→ Task details: Reproduce the whole listing exactly and let no picture into the copy.

--- --- ---

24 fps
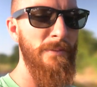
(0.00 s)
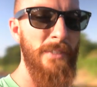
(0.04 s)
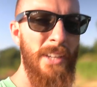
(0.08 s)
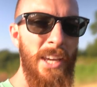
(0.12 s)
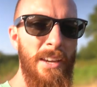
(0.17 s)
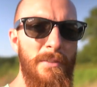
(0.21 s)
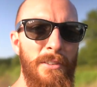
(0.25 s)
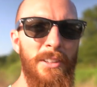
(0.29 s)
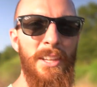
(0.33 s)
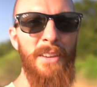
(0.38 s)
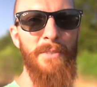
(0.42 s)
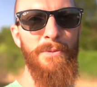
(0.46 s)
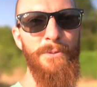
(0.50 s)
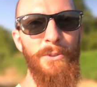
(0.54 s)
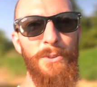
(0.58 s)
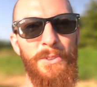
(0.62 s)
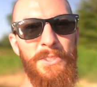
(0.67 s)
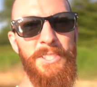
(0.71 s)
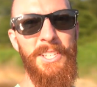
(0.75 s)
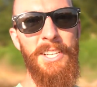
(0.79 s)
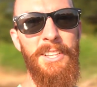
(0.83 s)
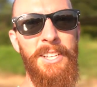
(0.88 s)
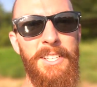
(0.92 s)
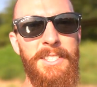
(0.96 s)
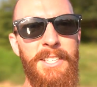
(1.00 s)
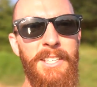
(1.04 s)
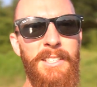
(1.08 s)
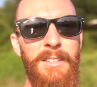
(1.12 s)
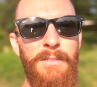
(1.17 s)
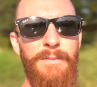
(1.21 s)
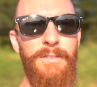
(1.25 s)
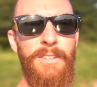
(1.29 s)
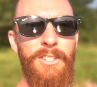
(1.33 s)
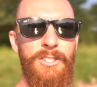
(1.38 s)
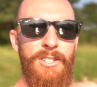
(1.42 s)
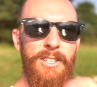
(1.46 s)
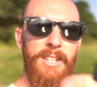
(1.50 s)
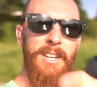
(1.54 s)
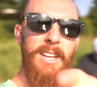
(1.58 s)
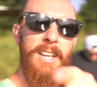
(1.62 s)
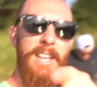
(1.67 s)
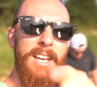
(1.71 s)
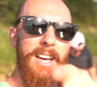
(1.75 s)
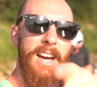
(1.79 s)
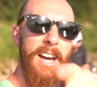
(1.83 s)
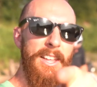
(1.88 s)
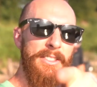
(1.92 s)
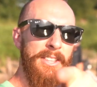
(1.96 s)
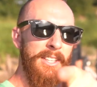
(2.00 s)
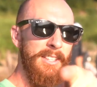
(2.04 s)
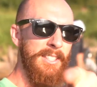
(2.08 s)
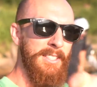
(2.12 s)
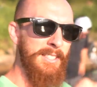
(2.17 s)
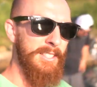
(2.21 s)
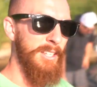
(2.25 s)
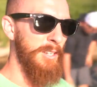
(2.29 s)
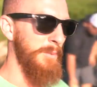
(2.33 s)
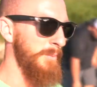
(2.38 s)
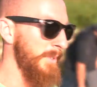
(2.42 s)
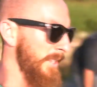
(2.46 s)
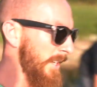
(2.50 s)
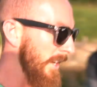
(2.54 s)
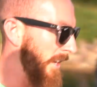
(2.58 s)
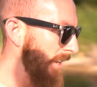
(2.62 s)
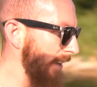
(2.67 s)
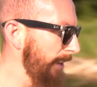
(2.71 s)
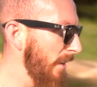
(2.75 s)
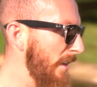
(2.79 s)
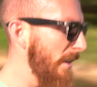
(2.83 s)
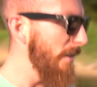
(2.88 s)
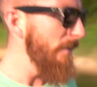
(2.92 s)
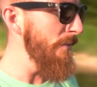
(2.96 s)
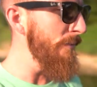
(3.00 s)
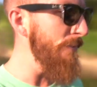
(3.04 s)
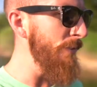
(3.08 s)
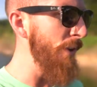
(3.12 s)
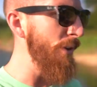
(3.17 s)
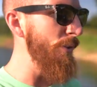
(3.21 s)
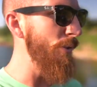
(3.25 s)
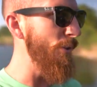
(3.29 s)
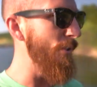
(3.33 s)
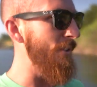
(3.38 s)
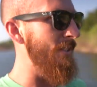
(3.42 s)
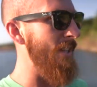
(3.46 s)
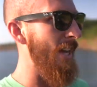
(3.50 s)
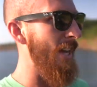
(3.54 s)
Gave it that full send. Let's get to fishing. I think this is going to be a fun old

--- --- ---

→ Task solution:
24 fps
(0.00 s)
(0.04 s)
(0.08 s)
(0.12 s)
(0.17 s)
(0.21 s)
(0.25 s)
(0.29 s)
(0.33 s)
(0.38 s)
(0.42 s)
(0.46 s)
(0.50 s)
(0.54 s)
(0.58 s)
(0.62 s)
(0.67 s)
(0.71 s)
(0.75 s)
(0.79 s)
(0.83 s)
(0.88 s)
(0.92 s)
(0.96 s)
(1.00 s)
(1.04 s)
(1.08 s)
(1.12 s)
(1.17 s)
(1.21 s)
(1.25 s)
(1.29 s)
(1.33 s)
(1.38 s)
(1.42 s)
(1.46 s)
(1.50 s)
(1.54 s)
(1.58 s)
(1.62 s)
(1.67 s)
(1.71 s)
(1.75 s)
(1.79 s)
(1.83 s)
(1.88 s)
(1.92 s)
(1.96 s)
(2.00 s)
(2.04 s)
(2.08 s)
(2.12 s)
(2.17 s)
(2.21 s)
(2.25 s)
(2.29 s)
(2.33 s)
(2.38 s)
(2.42 s)
(2.46 s)
(2.50 s)
(2.54 s)
(2.58 s)
(2.62 s)
(2.67 s)
(2.71 s)
(2.75 s)
(2.79 s)
(2.83 s)
(2.88 s)
(2.92 s)
(2.96 s)
(3.00 s)
(3.04 s)
(3.08 s)
(3.12 s)
(3.17 s)
(3.21 s)
(3.25 s)
(3.29 s)
(3.33 s)
(3.38 s)
(3.42 s)
(3.46 s)
(3.50 s)
(3.54 s)
Gave it that full send. Let's get to fishing. I think this is going to be a fun old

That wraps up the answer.